86 Imbalanced Overview

86.1 Imbalanced Overview

Whether to keep this chapter in this book or not was considered, as the methods in this section are borderline feature engineering methods.

The potential problem with imbalanced data can most easily be seen in a classification setting. Propose we want to predict if an incoming email is spam or not. Furthermore, we assume that the spam rate is low and around 1% of the incoming emails. If you are not careful, you can easily end up with a model that predicts “not spam” all the time, since it will be correct 100% of the time. This is a common scenario, and it happens all the time. One culprit could be that there isn’t enough information in the minority class to be able to distinguish it from the majority class. And that is okay, not all modeling problems are easy. But your model will do its best anyway.

There are several different ways to handle imbalanced data, we will list all the ways in broad strokes, and then cover the methods that we could count as feature engineering.

using the right performance metrics
weights
loss functions
Calibrating the predictions
Sampling the data, can be done naively and with more advanced methods

The example above showcases why accuracy as a metric isn’t a good choice when the classes are not uniformly represented. So you can look at other metrics, such as precision, recall, ROC-AUC, or Brier score. You will need to know what metric works best for your project.

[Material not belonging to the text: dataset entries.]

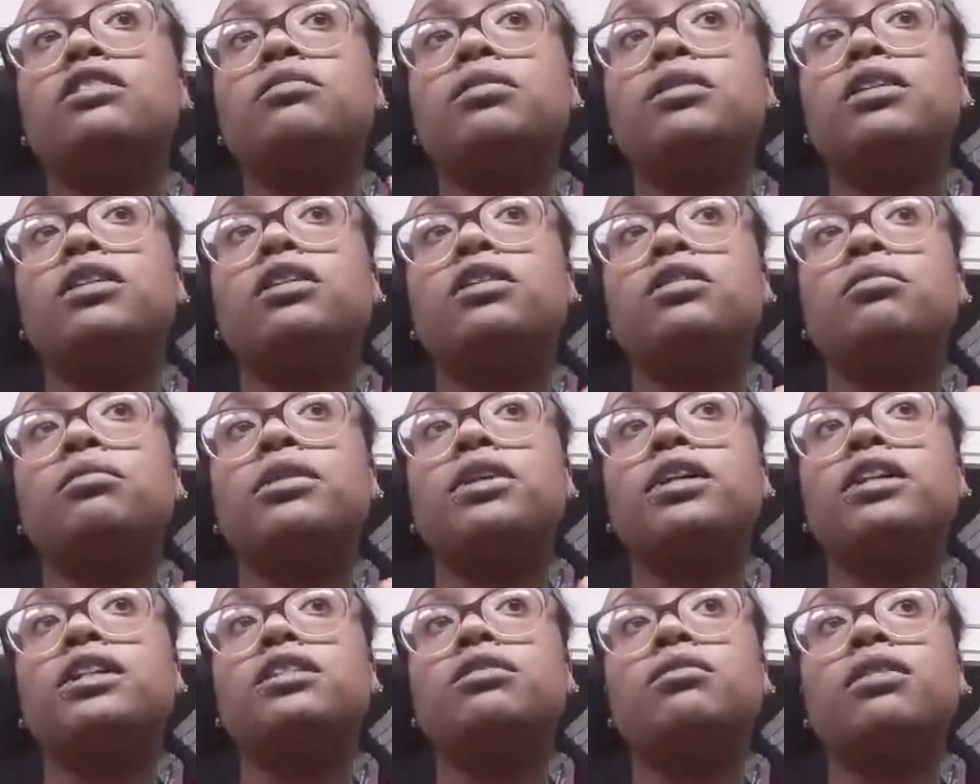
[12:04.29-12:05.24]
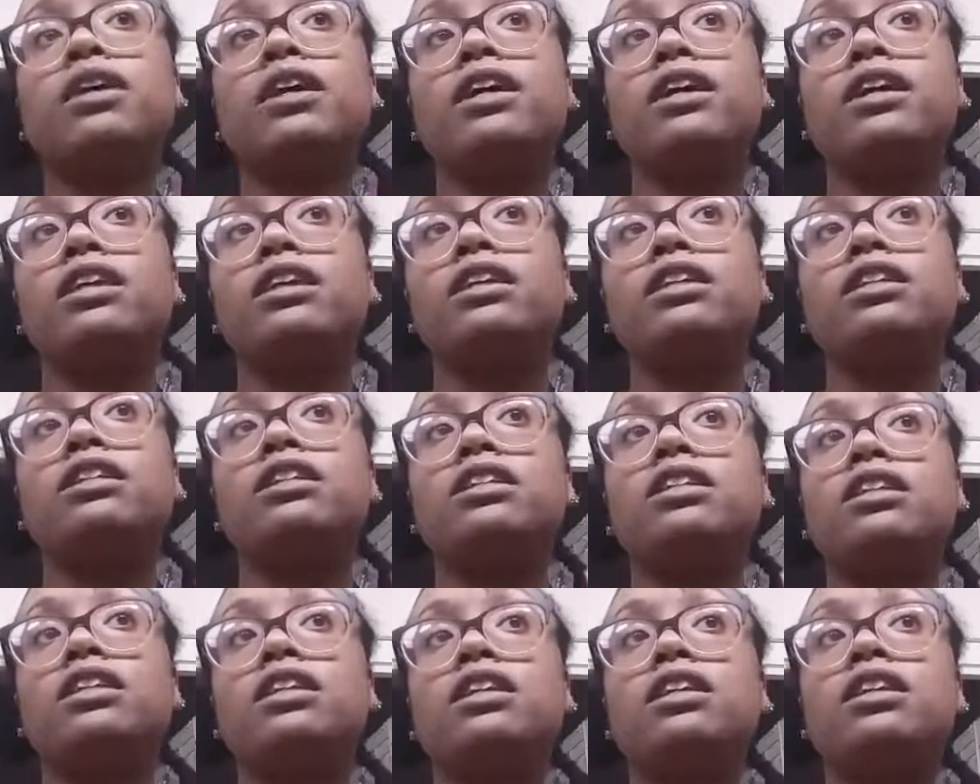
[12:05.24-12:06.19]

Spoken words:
just put little beeswax.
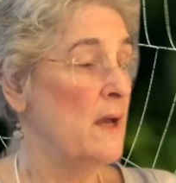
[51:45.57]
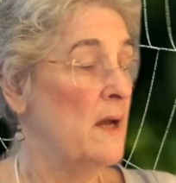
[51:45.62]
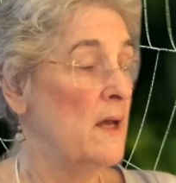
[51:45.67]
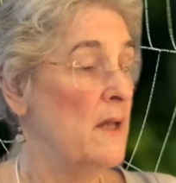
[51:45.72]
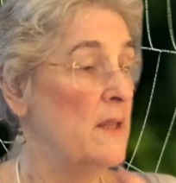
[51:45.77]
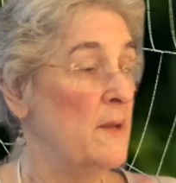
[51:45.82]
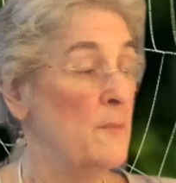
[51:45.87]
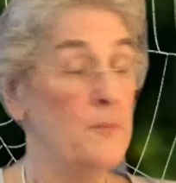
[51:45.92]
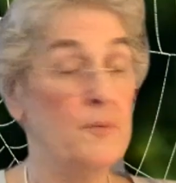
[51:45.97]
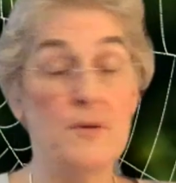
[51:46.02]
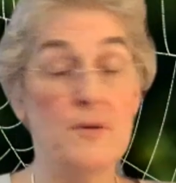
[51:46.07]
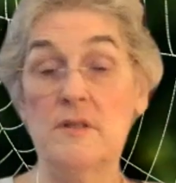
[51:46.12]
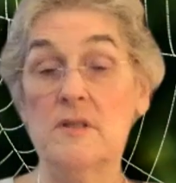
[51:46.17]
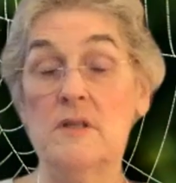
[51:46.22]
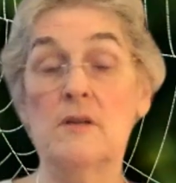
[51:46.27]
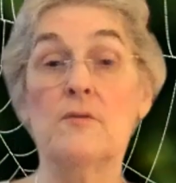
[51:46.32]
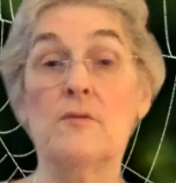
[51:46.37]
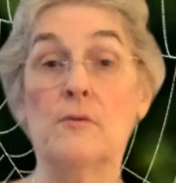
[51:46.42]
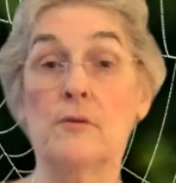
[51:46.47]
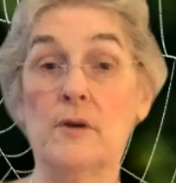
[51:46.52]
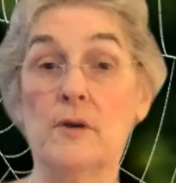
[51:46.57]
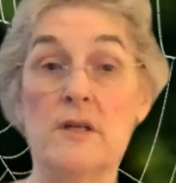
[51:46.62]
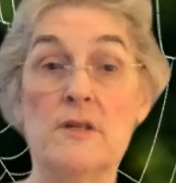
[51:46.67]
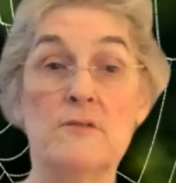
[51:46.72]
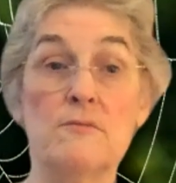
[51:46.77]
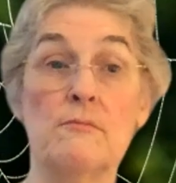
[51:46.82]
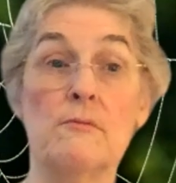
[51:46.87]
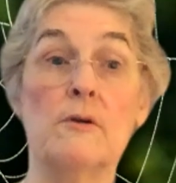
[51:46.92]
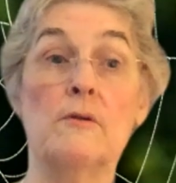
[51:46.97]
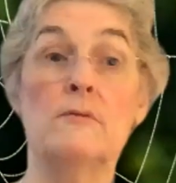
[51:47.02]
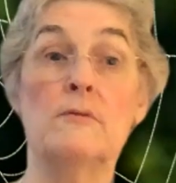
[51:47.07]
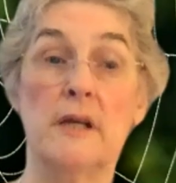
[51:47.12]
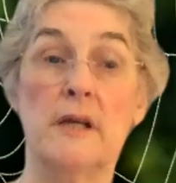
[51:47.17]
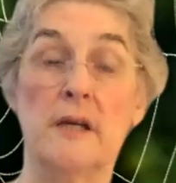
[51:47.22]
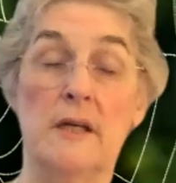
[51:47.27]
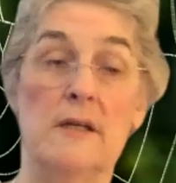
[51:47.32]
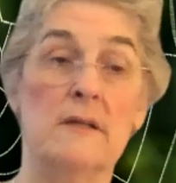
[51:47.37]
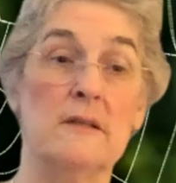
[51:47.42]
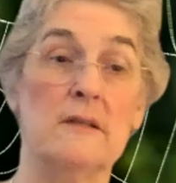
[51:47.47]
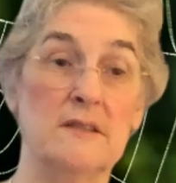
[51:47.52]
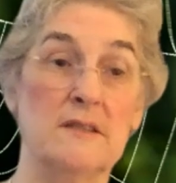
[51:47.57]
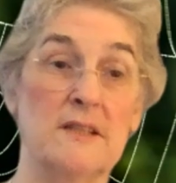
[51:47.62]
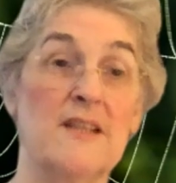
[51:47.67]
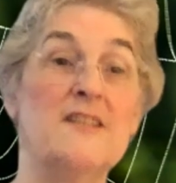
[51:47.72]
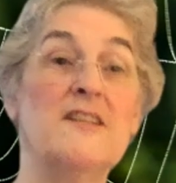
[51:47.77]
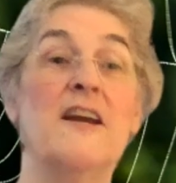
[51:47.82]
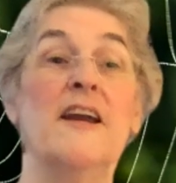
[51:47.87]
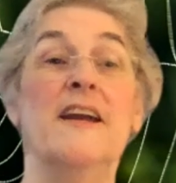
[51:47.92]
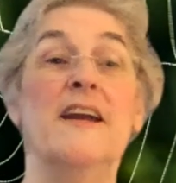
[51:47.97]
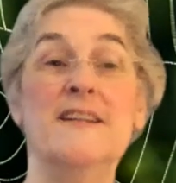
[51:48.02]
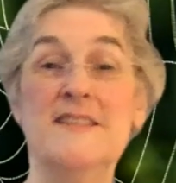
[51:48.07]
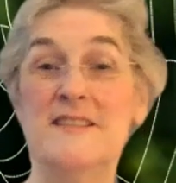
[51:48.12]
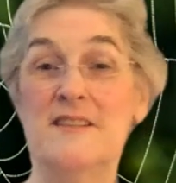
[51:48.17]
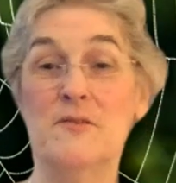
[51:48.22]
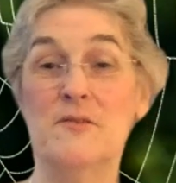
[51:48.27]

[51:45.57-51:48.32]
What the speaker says: the prison authorities rotate because they change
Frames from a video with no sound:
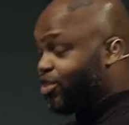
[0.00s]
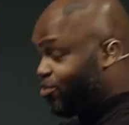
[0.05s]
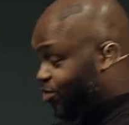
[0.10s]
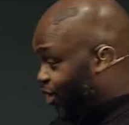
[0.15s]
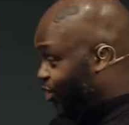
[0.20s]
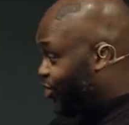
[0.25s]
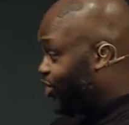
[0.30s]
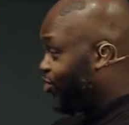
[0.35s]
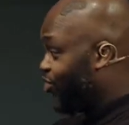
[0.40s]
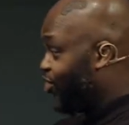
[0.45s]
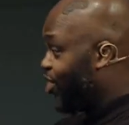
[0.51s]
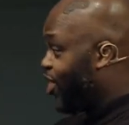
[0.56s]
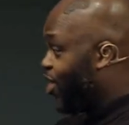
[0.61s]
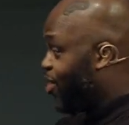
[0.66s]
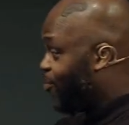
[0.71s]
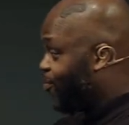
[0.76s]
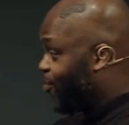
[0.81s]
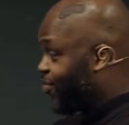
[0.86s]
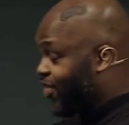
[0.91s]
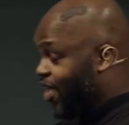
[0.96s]
those of you are,
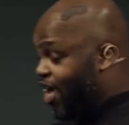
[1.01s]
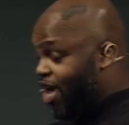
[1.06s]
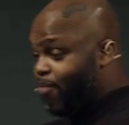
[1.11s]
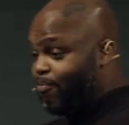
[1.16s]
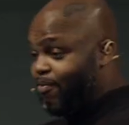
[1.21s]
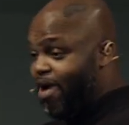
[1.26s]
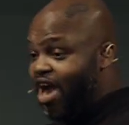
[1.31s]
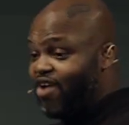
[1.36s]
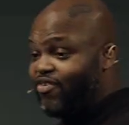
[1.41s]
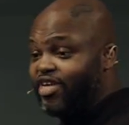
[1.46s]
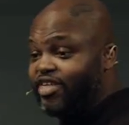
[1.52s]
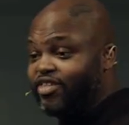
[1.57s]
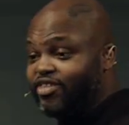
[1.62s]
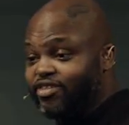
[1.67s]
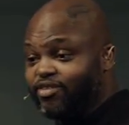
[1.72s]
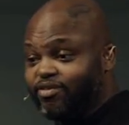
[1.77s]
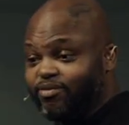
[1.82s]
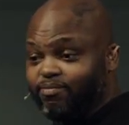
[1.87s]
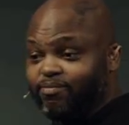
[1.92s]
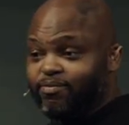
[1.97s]
that are married,
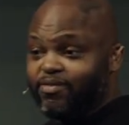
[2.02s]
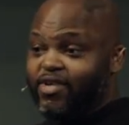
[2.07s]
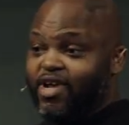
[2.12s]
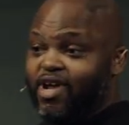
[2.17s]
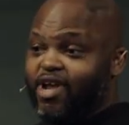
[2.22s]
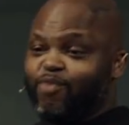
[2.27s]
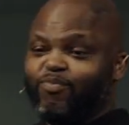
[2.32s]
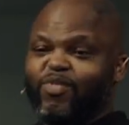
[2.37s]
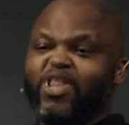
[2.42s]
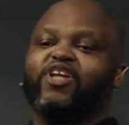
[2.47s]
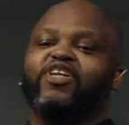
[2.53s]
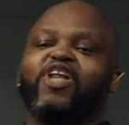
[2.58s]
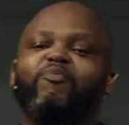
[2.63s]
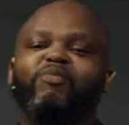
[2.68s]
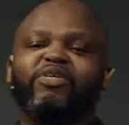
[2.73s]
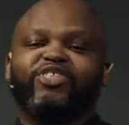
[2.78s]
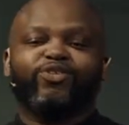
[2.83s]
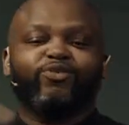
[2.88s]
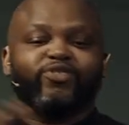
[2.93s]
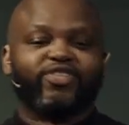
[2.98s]
let me
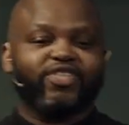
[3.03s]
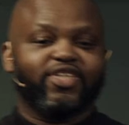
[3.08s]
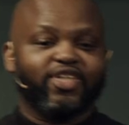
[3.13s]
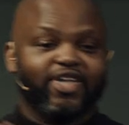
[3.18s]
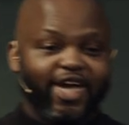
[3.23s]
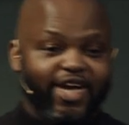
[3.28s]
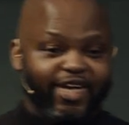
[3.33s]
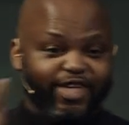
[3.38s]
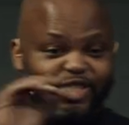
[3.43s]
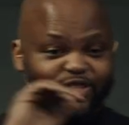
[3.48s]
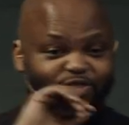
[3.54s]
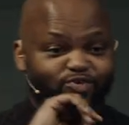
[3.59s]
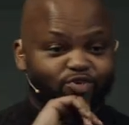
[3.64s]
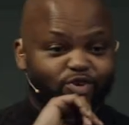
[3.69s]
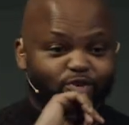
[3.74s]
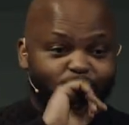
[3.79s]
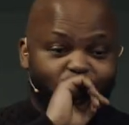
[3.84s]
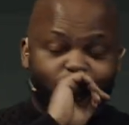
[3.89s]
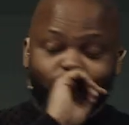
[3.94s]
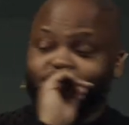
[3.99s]
talk to the ladies for a
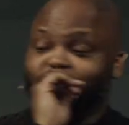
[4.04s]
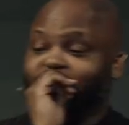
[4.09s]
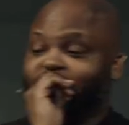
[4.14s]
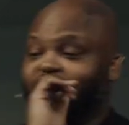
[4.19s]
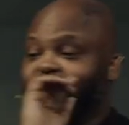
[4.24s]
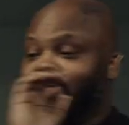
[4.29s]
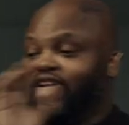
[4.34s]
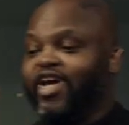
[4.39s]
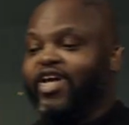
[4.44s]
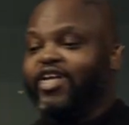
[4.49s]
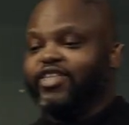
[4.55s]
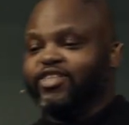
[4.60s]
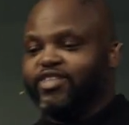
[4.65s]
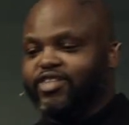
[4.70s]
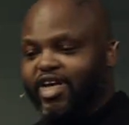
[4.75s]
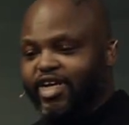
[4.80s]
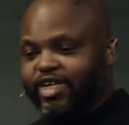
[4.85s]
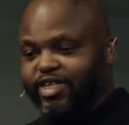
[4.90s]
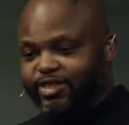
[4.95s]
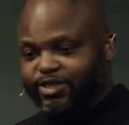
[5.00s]
moment. Ladies,
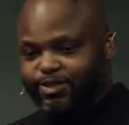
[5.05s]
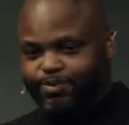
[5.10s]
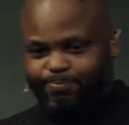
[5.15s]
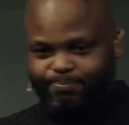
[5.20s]
ladies.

Another way we can handle this is by adding weights, either to the observations directly, or in the modeling framework as class weights. Giving your minority class high enough weight forces your model to consider them.

Related to the last point, some methods allow you the user to pass in custom objective functions, this can also be beneficial.

Even if your model performs badly by default, your classification model might still have good separation, just not around the 50% cut-off point. Changing the threshold is another way you can overcome an imbalanced data set.

Lastly, and the ways that will be covered in this book is a sampling of the data. There are several different methods that we will cover in this book. These methods cluster somehow, so for some groups we only explain the general idea.

We can split these methods into two groups, under-sampling methods and over-sampling methods. In the under-sampling method, we are removing observations and in the over-sampling we are adding observations. Adding observations is usually done by basing the new observations on the existing observations, exactly or by interpolation.

Over-sampling methods we will cover are:

Up-sampling in Chapter 87
ROSE in Chapter 88
SMOTE in Chapter 89
SMITE variants in Chapter 90
Borderline Smote in Chapter 91
Adaptive Synthetic Algorithm in Chapter 92

Under-sampling methods we will cover are:

Down-sampling in Chapter 93
NearMiss in Chapter 94
Tomek Links in Chapter 95
Condensed Nearest Neighbor in Chapter 96
Edited Nearest Neighbor in Chapter 97
Instance Hardness Threshold in Chapter 98
One-Sided Selection Chapter 99

Some methods do these methods together. We won’t consider those methods by themselves and instead let you know that you can do over-sampling followed by under-sampling if you choose.